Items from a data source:
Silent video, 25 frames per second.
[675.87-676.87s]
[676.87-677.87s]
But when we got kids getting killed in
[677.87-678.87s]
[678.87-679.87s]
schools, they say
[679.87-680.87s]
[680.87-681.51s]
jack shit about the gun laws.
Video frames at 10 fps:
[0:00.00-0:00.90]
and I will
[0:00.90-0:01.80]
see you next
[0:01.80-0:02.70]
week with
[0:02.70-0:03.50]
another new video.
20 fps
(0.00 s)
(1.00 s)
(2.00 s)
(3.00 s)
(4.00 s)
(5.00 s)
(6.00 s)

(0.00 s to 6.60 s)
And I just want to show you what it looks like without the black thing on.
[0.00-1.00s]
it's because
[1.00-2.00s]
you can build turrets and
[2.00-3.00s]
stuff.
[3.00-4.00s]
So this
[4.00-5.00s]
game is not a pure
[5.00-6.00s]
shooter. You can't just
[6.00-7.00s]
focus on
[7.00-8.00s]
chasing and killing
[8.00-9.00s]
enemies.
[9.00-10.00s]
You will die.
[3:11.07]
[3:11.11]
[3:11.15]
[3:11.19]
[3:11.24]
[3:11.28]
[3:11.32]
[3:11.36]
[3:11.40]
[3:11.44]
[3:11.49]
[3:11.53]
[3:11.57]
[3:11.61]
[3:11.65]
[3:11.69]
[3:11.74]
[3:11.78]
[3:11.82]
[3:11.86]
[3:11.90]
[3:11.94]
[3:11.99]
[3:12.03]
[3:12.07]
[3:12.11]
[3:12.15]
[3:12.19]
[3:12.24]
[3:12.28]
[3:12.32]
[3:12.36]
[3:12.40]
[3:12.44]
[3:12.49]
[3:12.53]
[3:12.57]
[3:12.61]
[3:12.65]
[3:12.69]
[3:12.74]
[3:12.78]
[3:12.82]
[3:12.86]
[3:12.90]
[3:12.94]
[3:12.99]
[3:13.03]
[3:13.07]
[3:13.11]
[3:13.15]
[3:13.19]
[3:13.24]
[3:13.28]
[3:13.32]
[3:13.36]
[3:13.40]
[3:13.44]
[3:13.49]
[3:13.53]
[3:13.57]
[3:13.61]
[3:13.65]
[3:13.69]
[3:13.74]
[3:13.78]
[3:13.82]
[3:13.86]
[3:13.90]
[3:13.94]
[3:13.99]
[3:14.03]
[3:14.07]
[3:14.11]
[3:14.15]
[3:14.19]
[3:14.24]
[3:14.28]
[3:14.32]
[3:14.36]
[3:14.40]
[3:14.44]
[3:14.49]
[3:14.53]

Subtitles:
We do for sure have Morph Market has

### Exercise objective
For this exercise, copy the lines from the one that contains "[0:00.00-0:00.90]" through the last line of the records, exactly and only those.

### Finished task
[0:00.00-0:00.90]
and I will
[0:00.90-0:01.80]
see you next
[0:01.80-0:02.70]
week with
[0:02.70-0:03.50]
another new video.
20 fps
(0.00 s)
(1.00 s)
(2.00 s)
(3.00 s)
(4.00 s)
(5.00 s)
(6.00 s)

(0.00 s to 6.60 s)
And I just want to show you what it looks like without the black thing on.
[0.00-1.00s]
it's because
[1.00-2.00s]
you can build turrets and
[2.00-3.00s]
stuff.
[3.00-4.00s]
So this
[4.00-5.00s]
game is not a pure
[5.00-6.00s]
shooter. You can't just
[6.00-7.00s]
focus on
[7.00-8.00s]
chasing and killing
[8.00-9.00s]
enemies.
[9.00-10.00s]
You will die.
[3:11.07]
[3:11.11]
[3:11.15]
[3:11.19]
[3:11.24]
[3:11.28]
[3:11.32]
[3:11.36]
[3:11.40]
[3:11.44]
[3:11.49]
[3:11.53]
[3:11.57]
[3:11.61]
[3:11.65]
[3:11.69]
[3:11.74]
[3:11.78]
[3:11.82]
[3:11.86]
[3:11.90]
[3:11.94]
[3:11.99]
[3:12.03]
[3:12.07]
[3:12.11]
[3:12.15]
[3:12.19]
[3:12.24]
[3:12.28]
[3:12.32]
[3:12.36]
[3:12.40]
[3:12.44]
[3:12.49]
[3:12.53]
[3:12.57]
[3:12.61]
[3:12.65]
[3:12.69]
[3:12.74]
[3:12.78]
[3:12.82]
[3:12.86]
[3:12.90]
[3:12.94]
[3:12.99]
[3:13.03]
[3:13.07]
[3:13.11]
[3:13.15]
[3:13.19]
[3:13.24]
[3:13.28]
[3:13.32]
[3:13.36]
[3:13.40]
[3:13.44]
[3:13.49]
[3:13.53]
[3:13.57]
[3:13.61]
[3:13.65]
[3:13.69]
[3:13.74]
[3:13.78]
[3:13.82]
[3:13.86]
[3:13.90]
[3:13.94]
[3:13.99]
[3:14.03]
[3:14.07]
[3:14.11]
[3:14.15]
[3:14.19]
[3:14.24]
[3:14.28]
[3:14.32]
[3:14.36]
[3:14.40]
[3:14.44]
[3:14.49]
[3:14.53]

Subtitles:
We do for sure have Morph Market has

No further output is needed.